Hay algo que hace que tu mente esté ahí todo el tiempo. Que ya estés planificando cuándo volver a verlo, qué plan hacer, qué cita rendiría, qué le dirías, qué conversaciones. Todo.

De repente, un completo desconocido pasa a ser el centro de nuestro cerebro y de nuestros planes, cuando somos mujeres completamente independientes, con actividades, proyectos y vida propia.

¿Lo peor?
Que incluso cuando se lo comentamos a nuestras amigas más íntimas, lo contamos excusándonos:
“igual ni lo conozco”, “si nos vemos bien y si no, yo tengo mi vida”.

Pero la realidad es otra.

Leyendo o escuchando esas frases en contexto, te das cuenta de que hay un esfuerzo por convencerse de eso. Por hacerlo verdad. Cuando en realidad importa. Cuando gustaría que fluya, verlo, y que las cosas salgan como las está planeando la mente.

Aun cuando ni siquiera sabemos si esa persona nos gusta. Si queremos compartir con ella.
Hay algo que va más allá de la persona en sí.

Deja de ser importante el otro como ser, y pasan a primer plano las ganas de.
Ganas de compartir. De sentirse amada, necesitada, escuchada. De coger. De tener un otro. De sentirse deseada. De un par. De una idea de proyecto de futuro.

Hay tanta falta de eso que, a pesar de haber armado y preparado nuestras vidas para ser felices desde nosotras, cuando aparece la remota chance de ese ideal de pareja, todo tambalea.

Nos vamos corriendo, de a poco, de nuestro centro. Empezamos a funcionar alrededor de un otro que todavía no conocemos.

Y ahí aparece el primer gran problema:
¿podemos discernir realmente si ese otro nos gusta?
¿es la persona que estamos buscando?
¿nos genera de verdad lo que creemos sentir?
¿o es simplemente más fuerte la idealización de tener un otro?

La proyección de las ganas y la necesidad de vincularnos.

Sobre todo en tiempos donde, por todos lados, nos muestran dos escenarios extremos:
o es imposible conocer gente, tener pareja, proyectar con alguien,
o existen las historias de amor de película, con viajes, regalos, momentos espectaculares, familias perfectas y cero trabajo. Solo amor.

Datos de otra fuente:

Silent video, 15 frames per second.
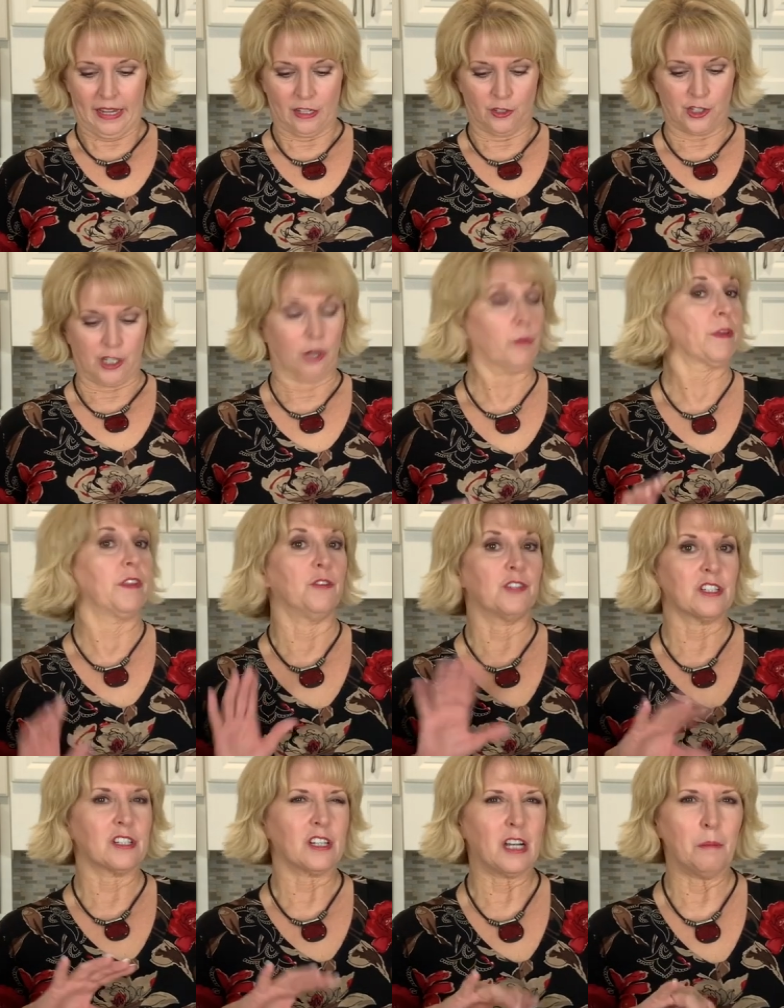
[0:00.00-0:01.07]
and I'll share with you
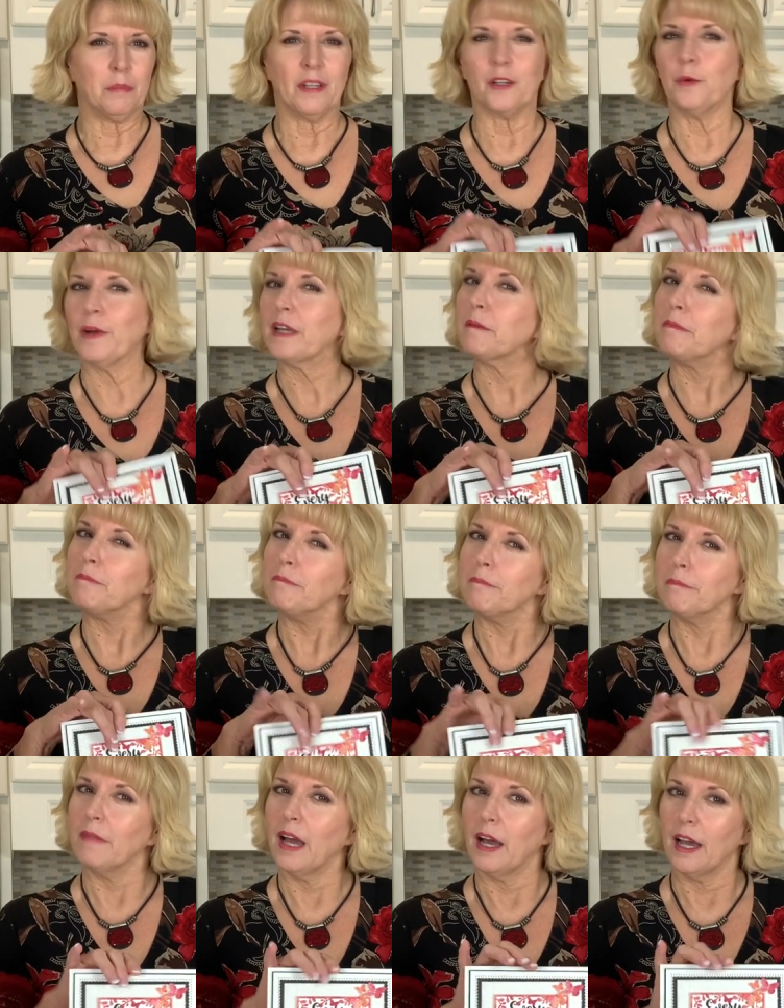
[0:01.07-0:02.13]
just a couple of quick
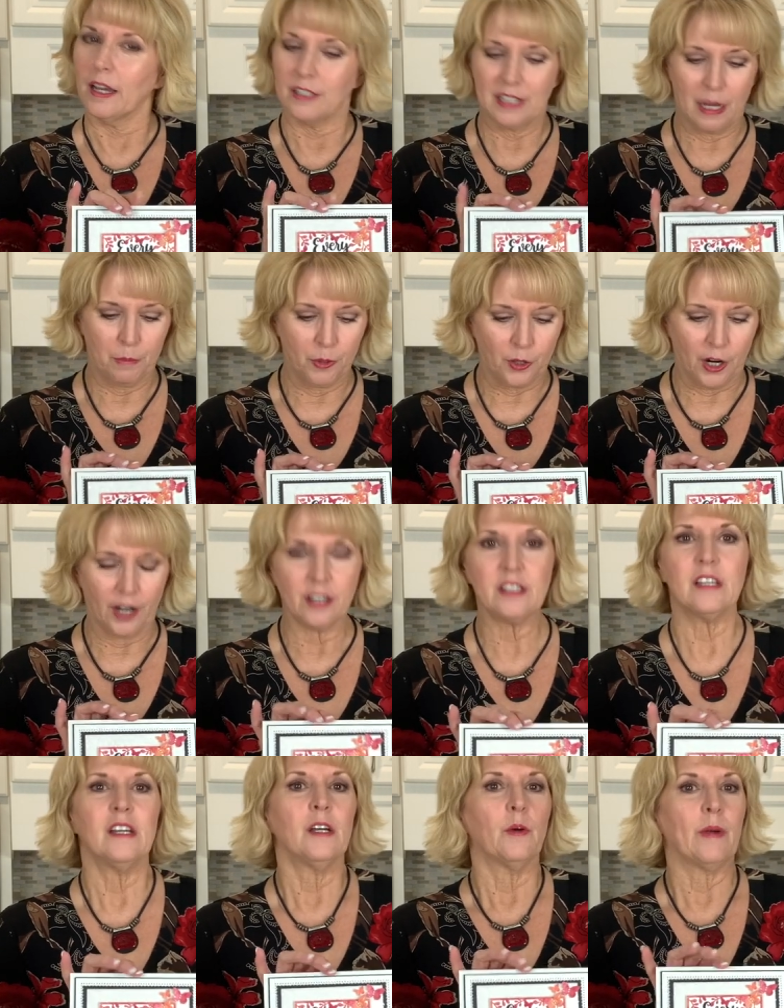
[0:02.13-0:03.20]
uh, sample
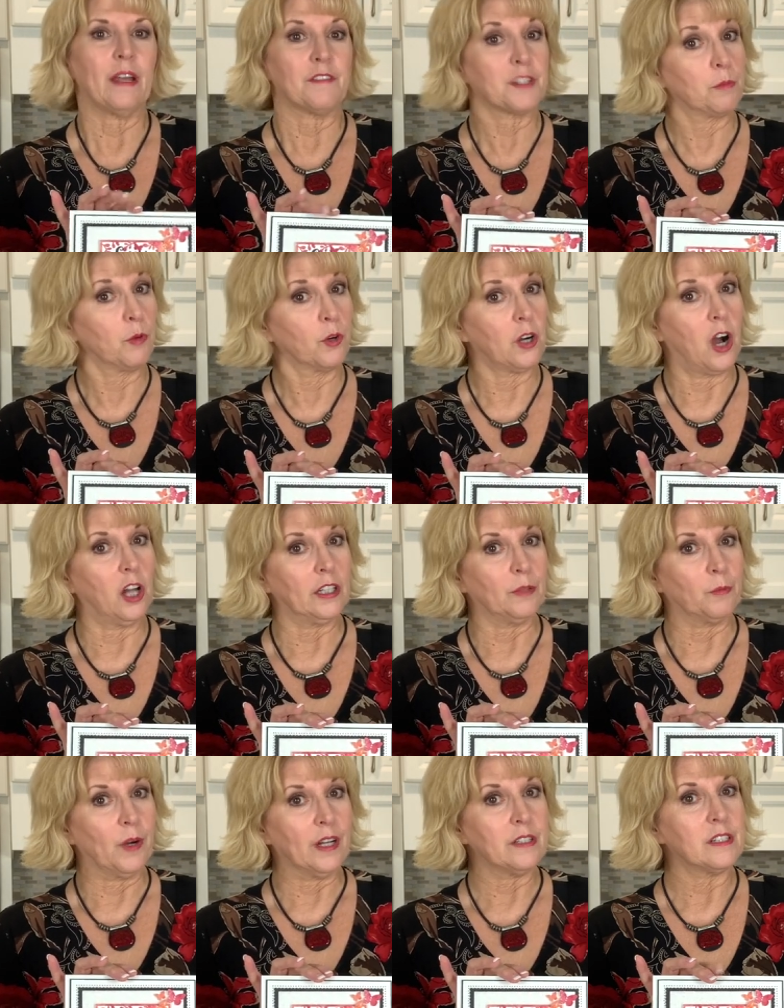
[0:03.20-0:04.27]
cards. We have some more
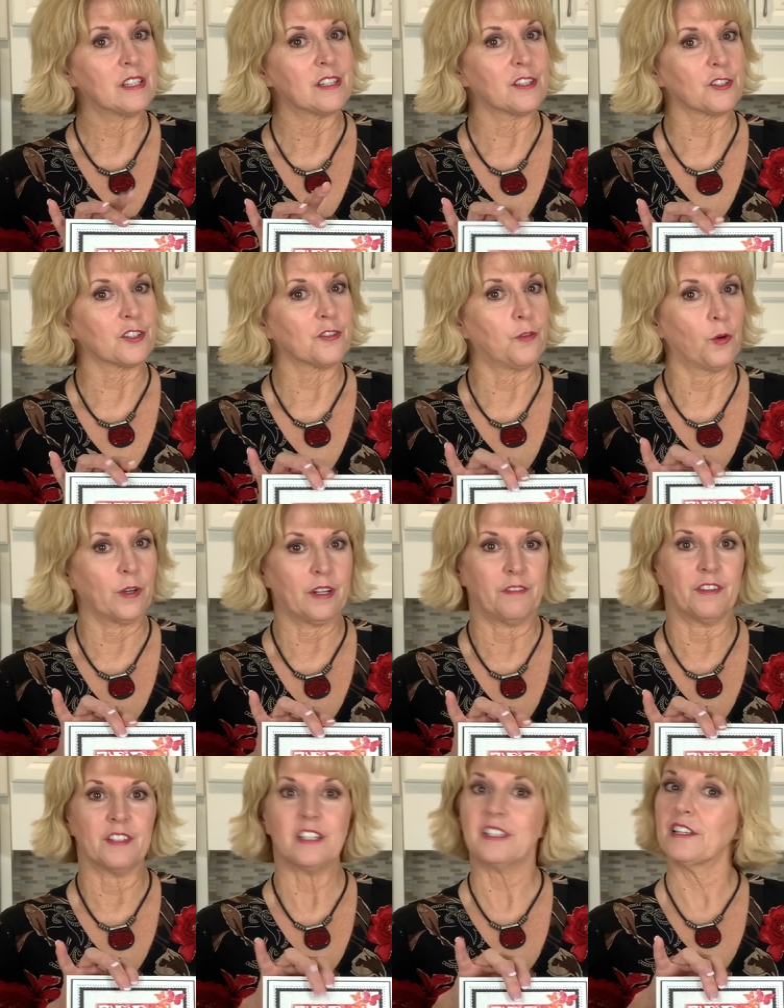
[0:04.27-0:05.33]
all-in-ones. There's four
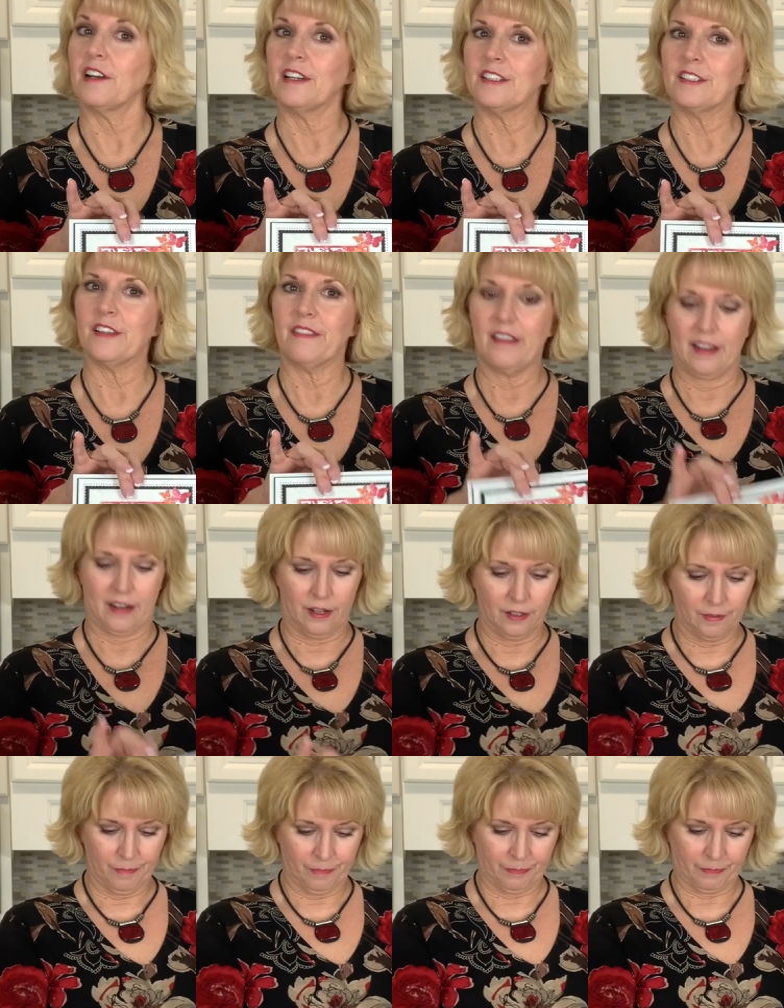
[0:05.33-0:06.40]
different designs on
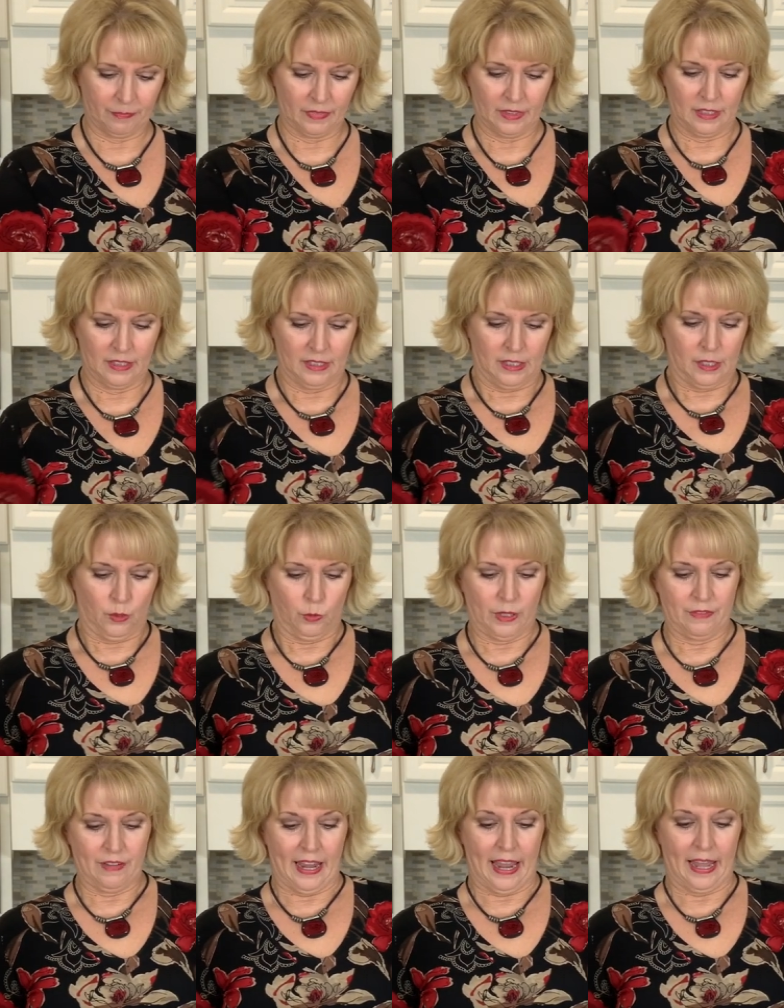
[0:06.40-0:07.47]
there.
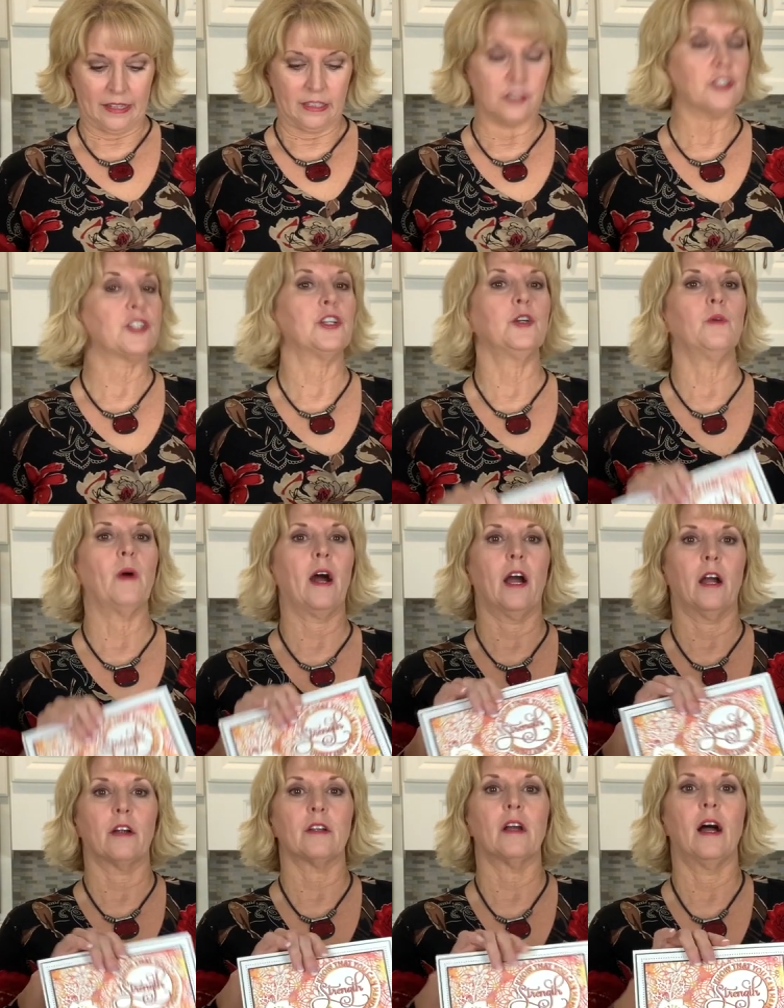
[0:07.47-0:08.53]
We've added to
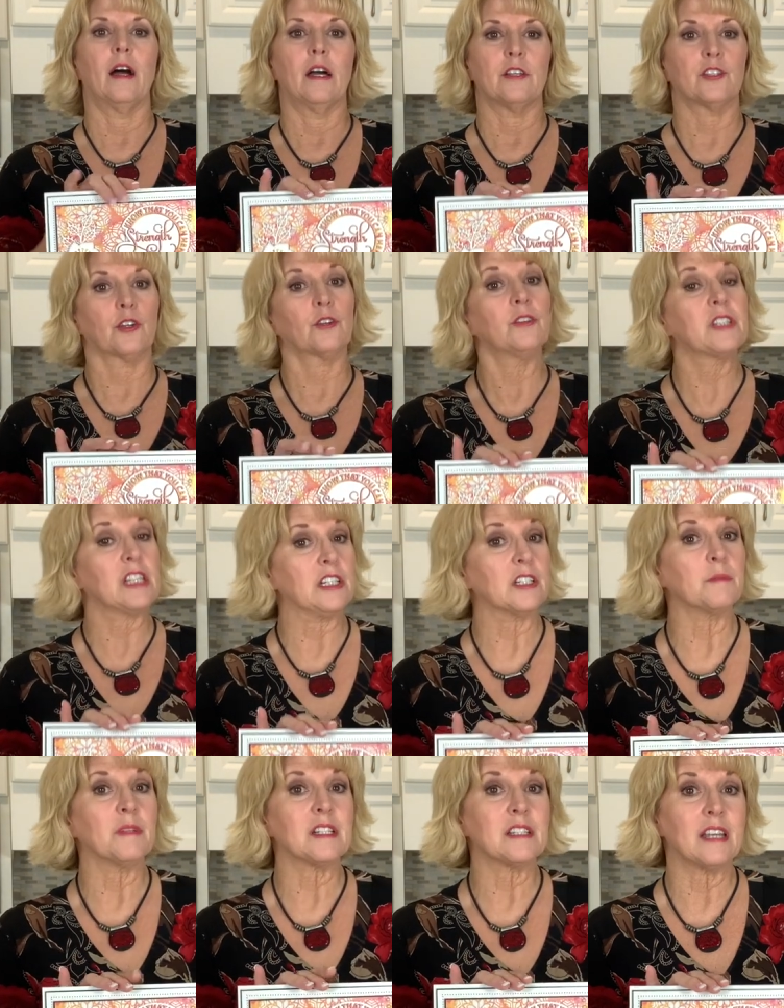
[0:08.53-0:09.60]
our uh, circle
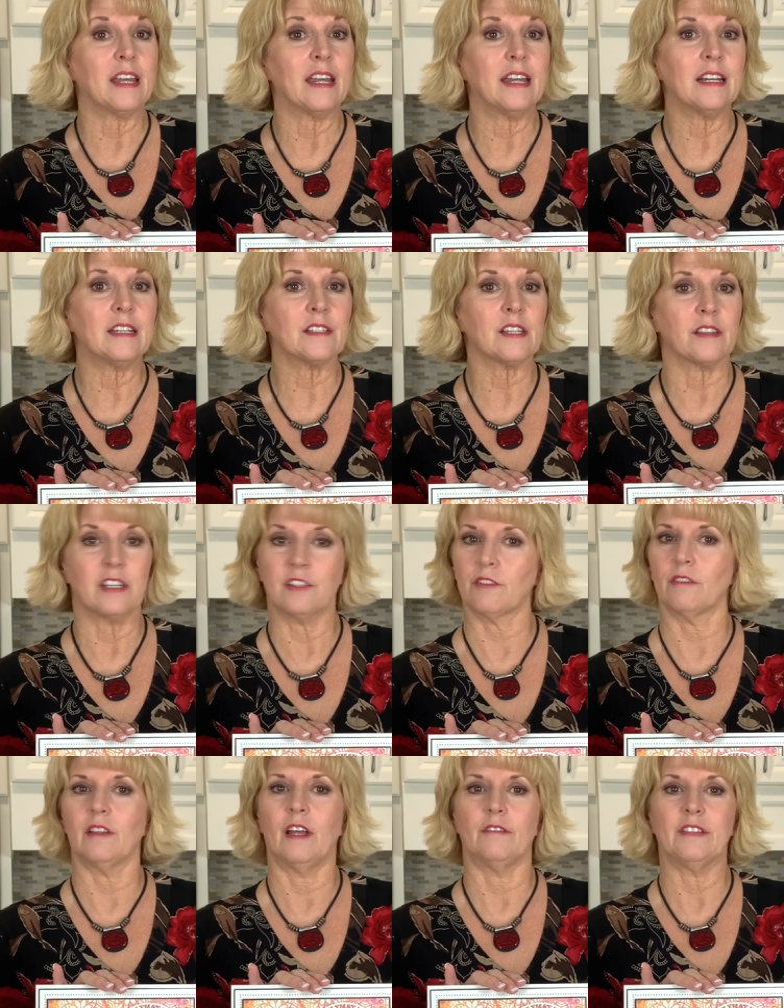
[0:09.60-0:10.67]
sentiment sayings. These
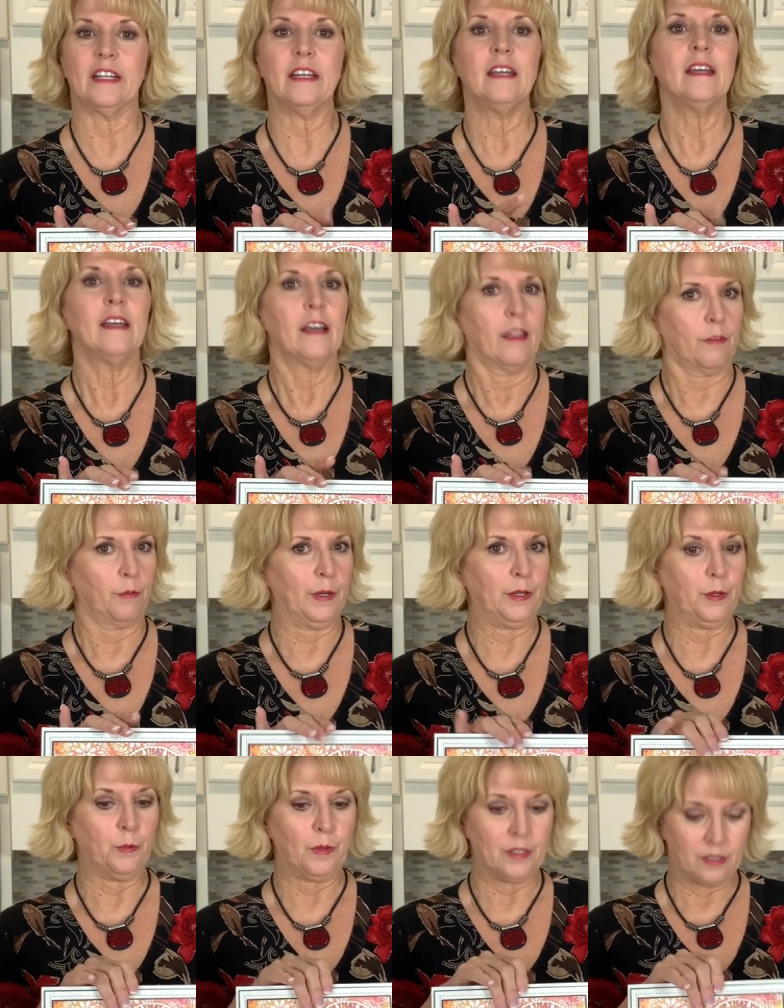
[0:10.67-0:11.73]
are lovely. Three
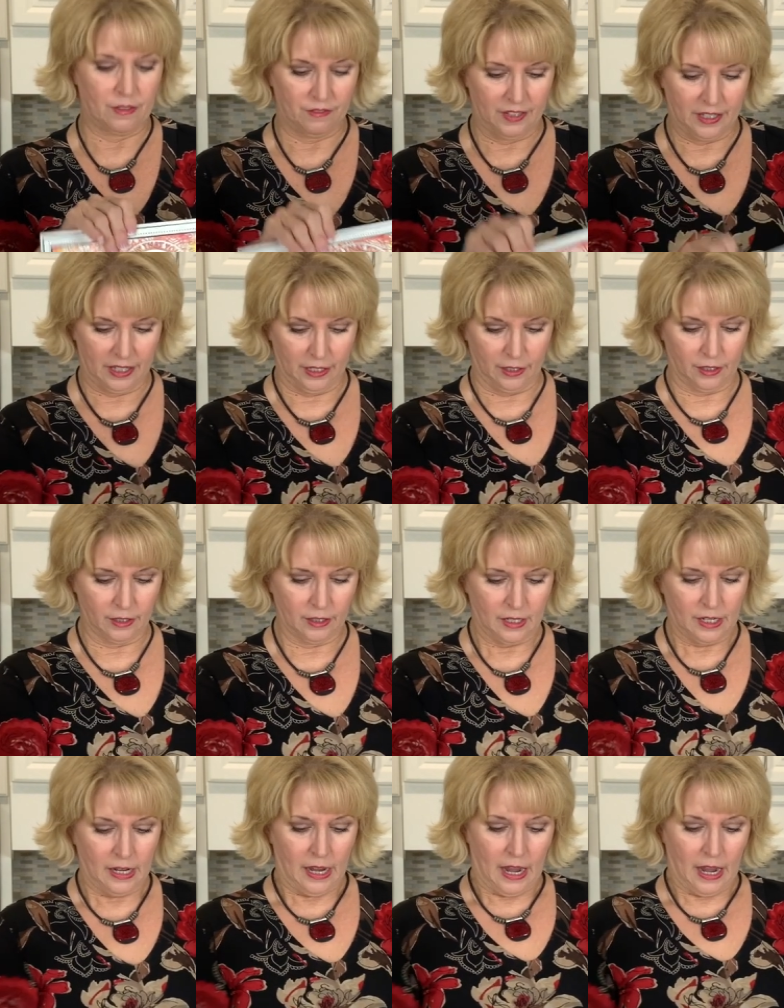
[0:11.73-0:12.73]
new ones up here.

¿Cómo lograr, en medio de estos escenarios, calmar las ansiedades?
¿Cómo darnos cuenta de que no es ni uno ni el otro?
Que es la vida misma. Que hay que bajar las expectativas del amor romántico, mirarlo con más objetividad y, a la vez, entender que no estamos todos mal.

Que hay vínculos que se pueden formar. Que hay personas interesantes. Que hay ganas de encontrarse, de conocerse.

¿Cómo hacer para que ese “conocer” sea sincero, real, auténtico, a su tiempo?
Sin justificarnos. Sin prepararnos para lo peor.

Cuánto miedo a fallar.
Cuánto miedo a que nos lastimen.
Cuánto miedo a quedarnos solos.

Incluso en las mujeres más trabajadas, adultas e independientes, esto aparece.

No a todas de la misma manera, claro.
Pero en el fondo siento que todo responde al mismo miedo y a la misma necesidad:
sentirnos parte de un proyecto, sentirnos amadas y poder amar.